53 Conclusions The Disruptor, a tool from the world of finance, fits really well in an Accelerator control system It simplified the CERN CESAR code base while handling the flow of data more efficiently It is easily integrated in an existing design to replace a queue or a full pipeline of queues The main challenge faced was to switch the developers mind-set to think in asynchronous terms 21/10/2015 WEB3O03 53
54 Useful Links The Disruptor main page with an introduction and code samples: Presentation of the Disruptor at Qcon An article from Martin Fowler: A useful presentation on Latency by Gil Tene who shows that most of what we measure during performance test is wrong: New Async logger in Log4J /10/2015 WEB3O03 54
55
Reactive design patterns for microservices on multicore
Reactive Software with elegance Reactive design patterns for microservices on multicore Reactive summit - 22/10/18 charly.bechara@tredzone.com Outline Microservices on multicore Reactive Multicore Patterns
More informationSystems I: Programming Abstractions
Systems I: Programming Abstractions Course Philosophy: The goal of this course is to help students become facile with foundational concepts in programming, including experience with algorithmic problem
More informationTuesday, April 6, Inside SQL Server
Inside SQL Server Thank you Goals What happens when a query runs?

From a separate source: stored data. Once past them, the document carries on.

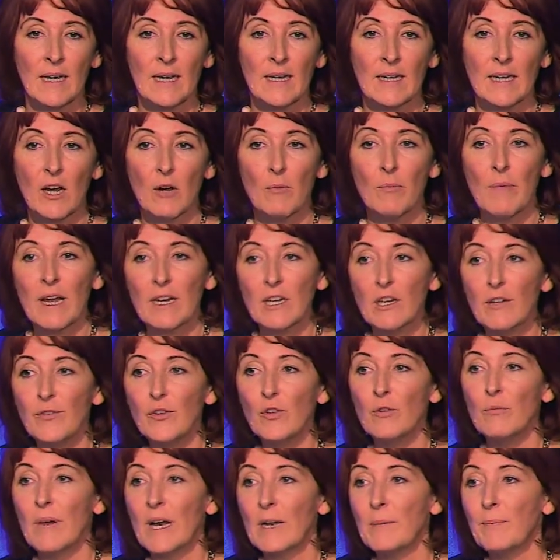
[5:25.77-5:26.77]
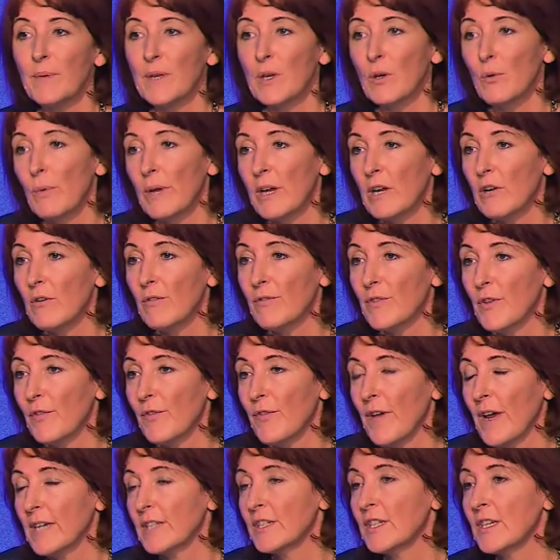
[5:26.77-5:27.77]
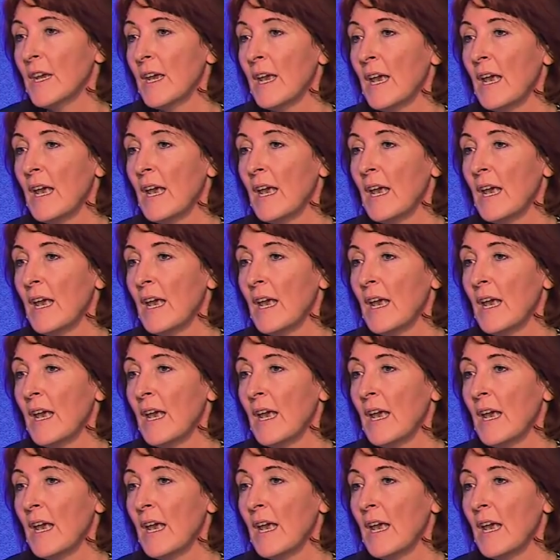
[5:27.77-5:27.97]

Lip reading: Now, many of you might be aware of the factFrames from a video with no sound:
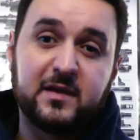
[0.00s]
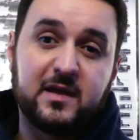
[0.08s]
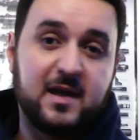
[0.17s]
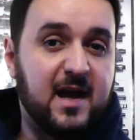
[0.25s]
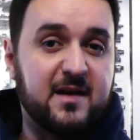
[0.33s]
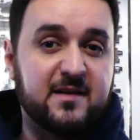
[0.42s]

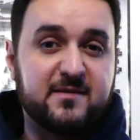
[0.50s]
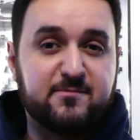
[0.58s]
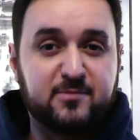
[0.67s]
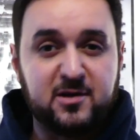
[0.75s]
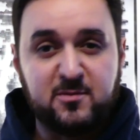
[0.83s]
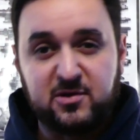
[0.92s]
and it's
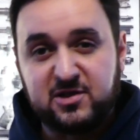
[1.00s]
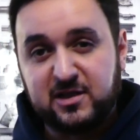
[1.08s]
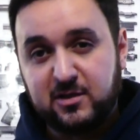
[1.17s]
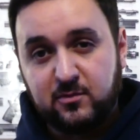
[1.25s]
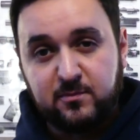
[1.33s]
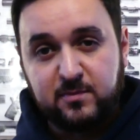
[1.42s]
pretty much a
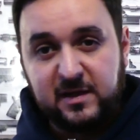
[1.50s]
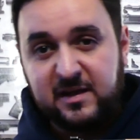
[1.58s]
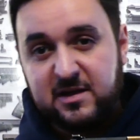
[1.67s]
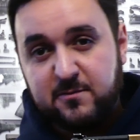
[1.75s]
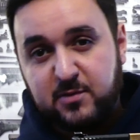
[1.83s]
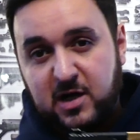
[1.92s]
little bit
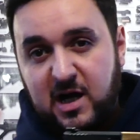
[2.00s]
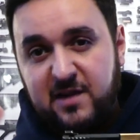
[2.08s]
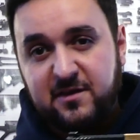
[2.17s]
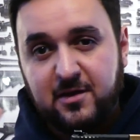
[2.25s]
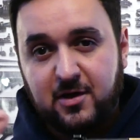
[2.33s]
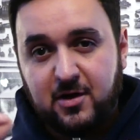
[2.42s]
that you put
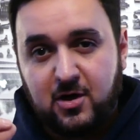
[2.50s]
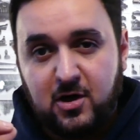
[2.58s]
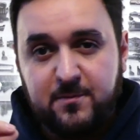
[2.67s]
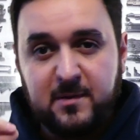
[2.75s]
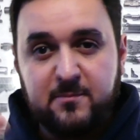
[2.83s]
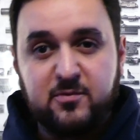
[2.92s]
under the
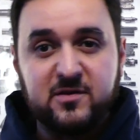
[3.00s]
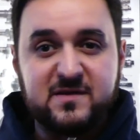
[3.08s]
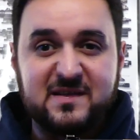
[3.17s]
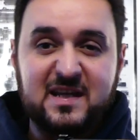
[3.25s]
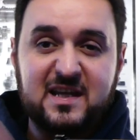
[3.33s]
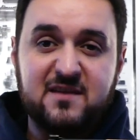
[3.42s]
hop and
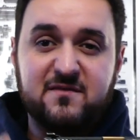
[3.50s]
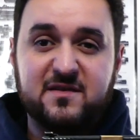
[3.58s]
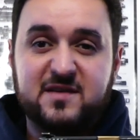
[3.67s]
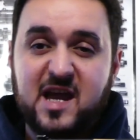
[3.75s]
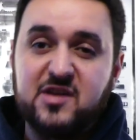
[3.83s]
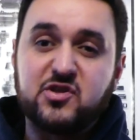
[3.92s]
puts an even
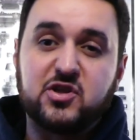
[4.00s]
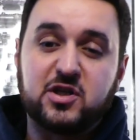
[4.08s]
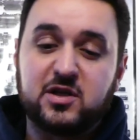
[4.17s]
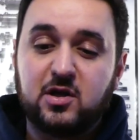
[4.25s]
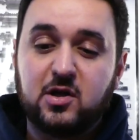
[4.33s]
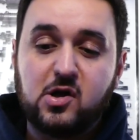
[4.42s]

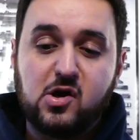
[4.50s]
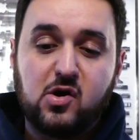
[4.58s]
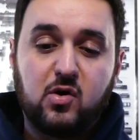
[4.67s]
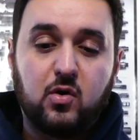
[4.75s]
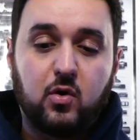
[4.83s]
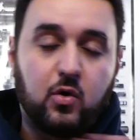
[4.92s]
tension
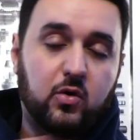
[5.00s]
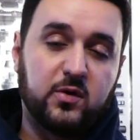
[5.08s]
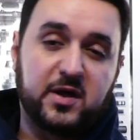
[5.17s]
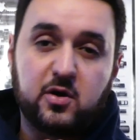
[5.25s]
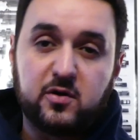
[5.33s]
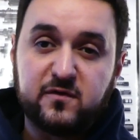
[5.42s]
all
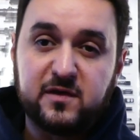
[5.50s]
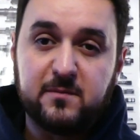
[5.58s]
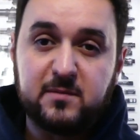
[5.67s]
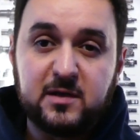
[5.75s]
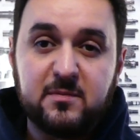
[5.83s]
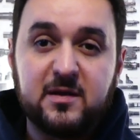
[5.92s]
the way over the
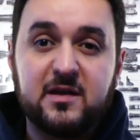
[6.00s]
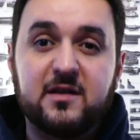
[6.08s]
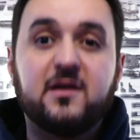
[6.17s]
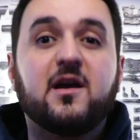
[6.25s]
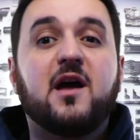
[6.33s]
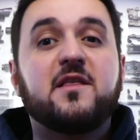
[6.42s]
BB.
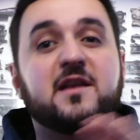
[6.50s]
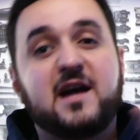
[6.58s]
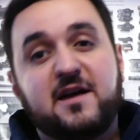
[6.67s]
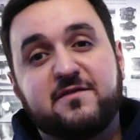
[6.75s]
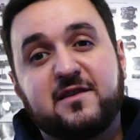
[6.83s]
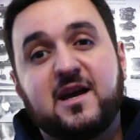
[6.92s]
And then
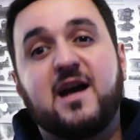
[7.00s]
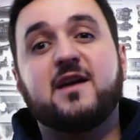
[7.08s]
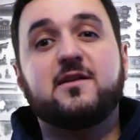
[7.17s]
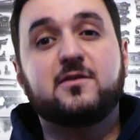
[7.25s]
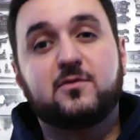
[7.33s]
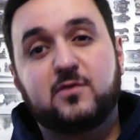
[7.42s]
after
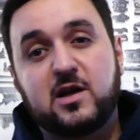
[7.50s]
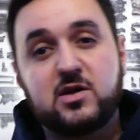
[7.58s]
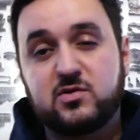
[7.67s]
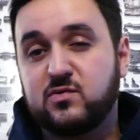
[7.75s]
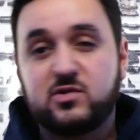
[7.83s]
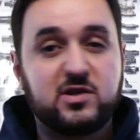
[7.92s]
that, your
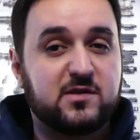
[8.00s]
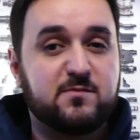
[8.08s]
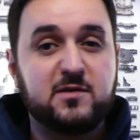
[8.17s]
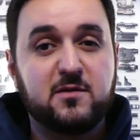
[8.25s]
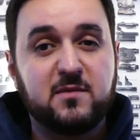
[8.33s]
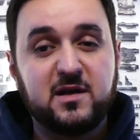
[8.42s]
range would just
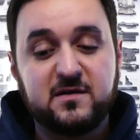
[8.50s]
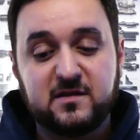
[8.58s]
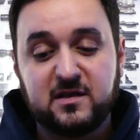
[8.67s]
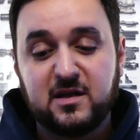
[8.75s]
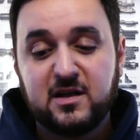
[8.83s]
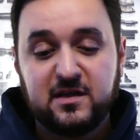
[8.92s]
be
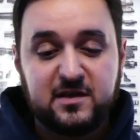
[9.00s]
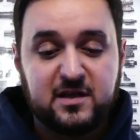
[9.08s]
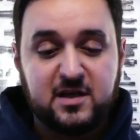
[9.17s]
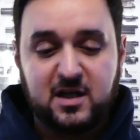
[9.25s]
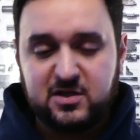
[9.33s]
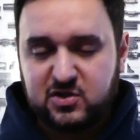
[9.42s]
amazing. The
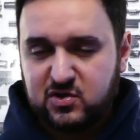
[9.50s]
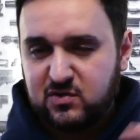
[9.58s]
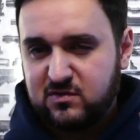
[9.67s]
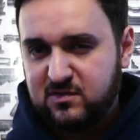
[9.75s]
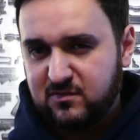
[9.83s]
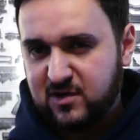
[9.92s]
gun
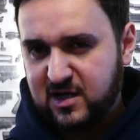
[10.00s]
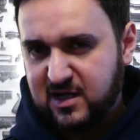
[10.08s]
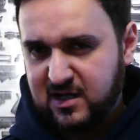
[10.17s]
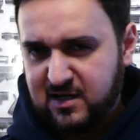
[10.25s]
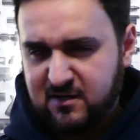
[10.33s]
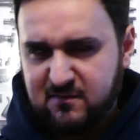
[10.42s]
shoots
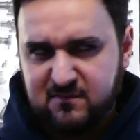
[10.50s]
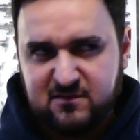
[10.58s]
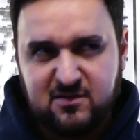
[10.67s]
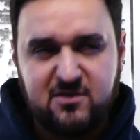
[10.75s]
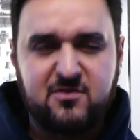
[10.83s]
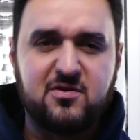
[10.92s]

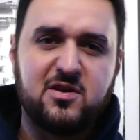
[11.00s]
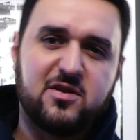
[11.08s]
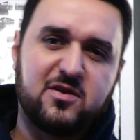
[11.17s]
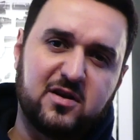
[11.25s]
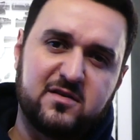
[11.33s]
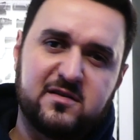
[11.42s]
around
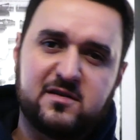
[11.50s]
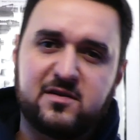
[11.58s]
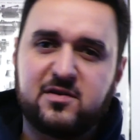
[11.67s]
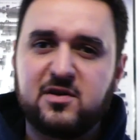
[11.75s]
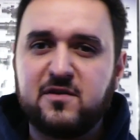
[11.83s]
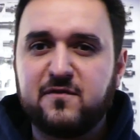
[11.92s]
330 to
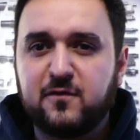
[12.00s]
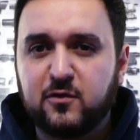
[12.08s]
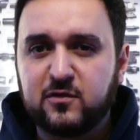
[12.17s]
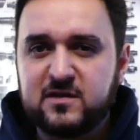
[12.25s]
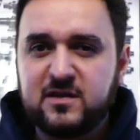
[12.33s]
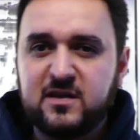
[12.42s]

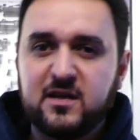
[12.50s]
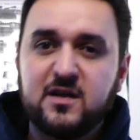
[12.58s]
340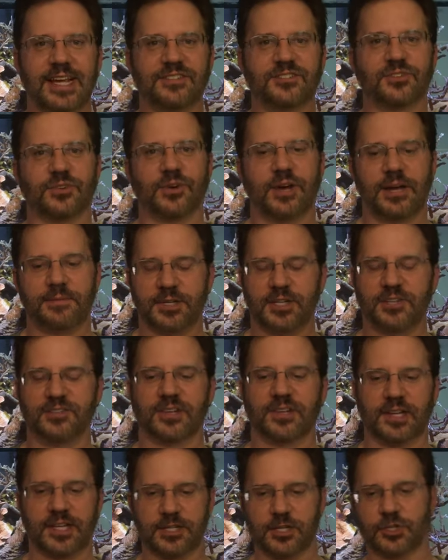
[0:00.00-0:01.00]
so I've been using
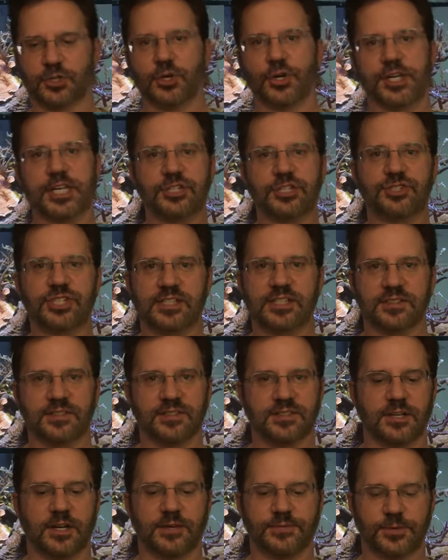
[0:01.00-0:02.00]
it like on cookie sheets and
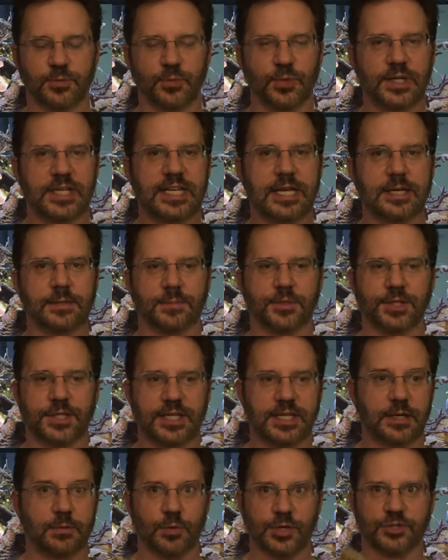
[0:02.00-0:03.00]
stuff to really get them
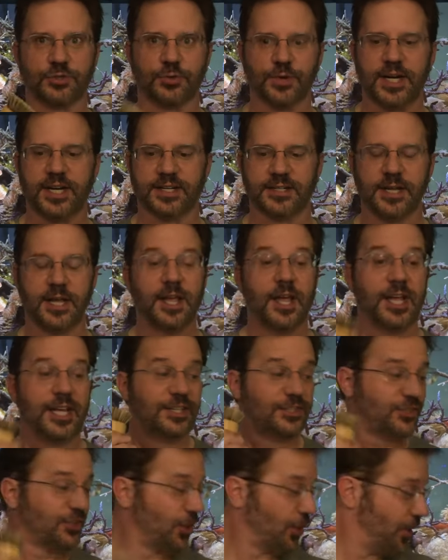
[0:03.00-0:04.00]
clean. It works great.
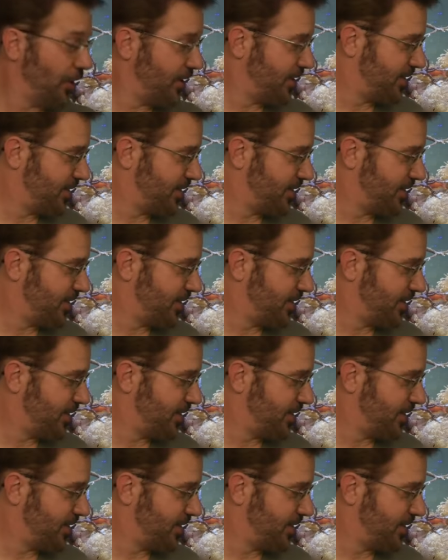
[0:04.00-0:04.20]
TurnsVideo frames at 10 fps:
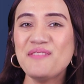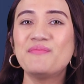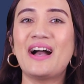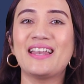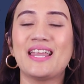
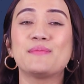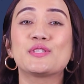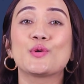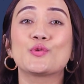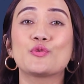my name
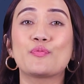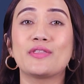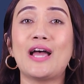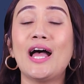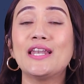is
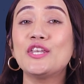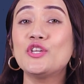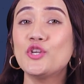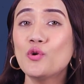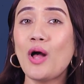Yoshu
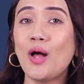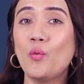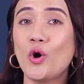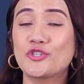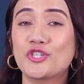and you are
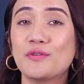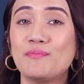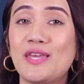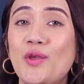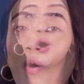watching
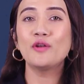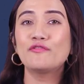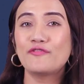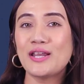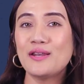me on
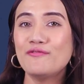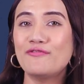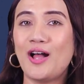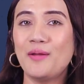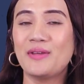Freedom
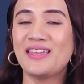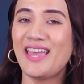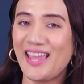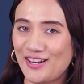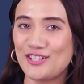Farming
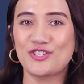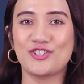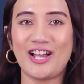English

What each component does How to observe what s going on Delicious SQL Cake Delicious SQL Cake Delicious SQL Cake Delicious SQL Cake Delicious
More informationA Quest for Predictable Latency Adventures in Java Concurrency. Martin Thompson
A Quest for Predictable Latency Adventures in Java Concurrency Martin Thompson - @mjpt777 If a system does not respond in a timely manner then it is effectively unavailable 1. It s all about the Blocking
More informationLearning with Purpose
Network Measurement for 100Gbps Links Using Multicore Processors Xiaoban Wu, Dr. Peilong Li, Dr. Yongyi Ran, Prof. Yan Luo Department of Electrical and Computer Engineering University of Massachusetts
More informationCS 856 Latency in Communication Systems
CS 856 Latency in Communication Systems Winter 2010 Latency Challenges CS 856, Winter 2010, Latency Challenges 1 Overview Sources of Latency low-level mechanisms services Application Requirements Latency
More informationHigh performance and scalable architectures
High performance and scalable architectures A practical introduction to CQRS and Axon Framework Allard Buijze allard.buijze@trifork.nl Allard Buijze Software Architect at Trifork Organizers of GOTO & QCON
More informationAn efficient Unbounded Lock-Free Queue for Multi-Core Systems
An efficient Unbounded Lock-Free Queue for Multi-Core Systems Authors: Marco Aldinucci 1, Marco Danelutto 2, Peter Kilpatrick 3, Massimiliano Meneghin 4 and Massimo Torquati 2 1 Computer Science Dept.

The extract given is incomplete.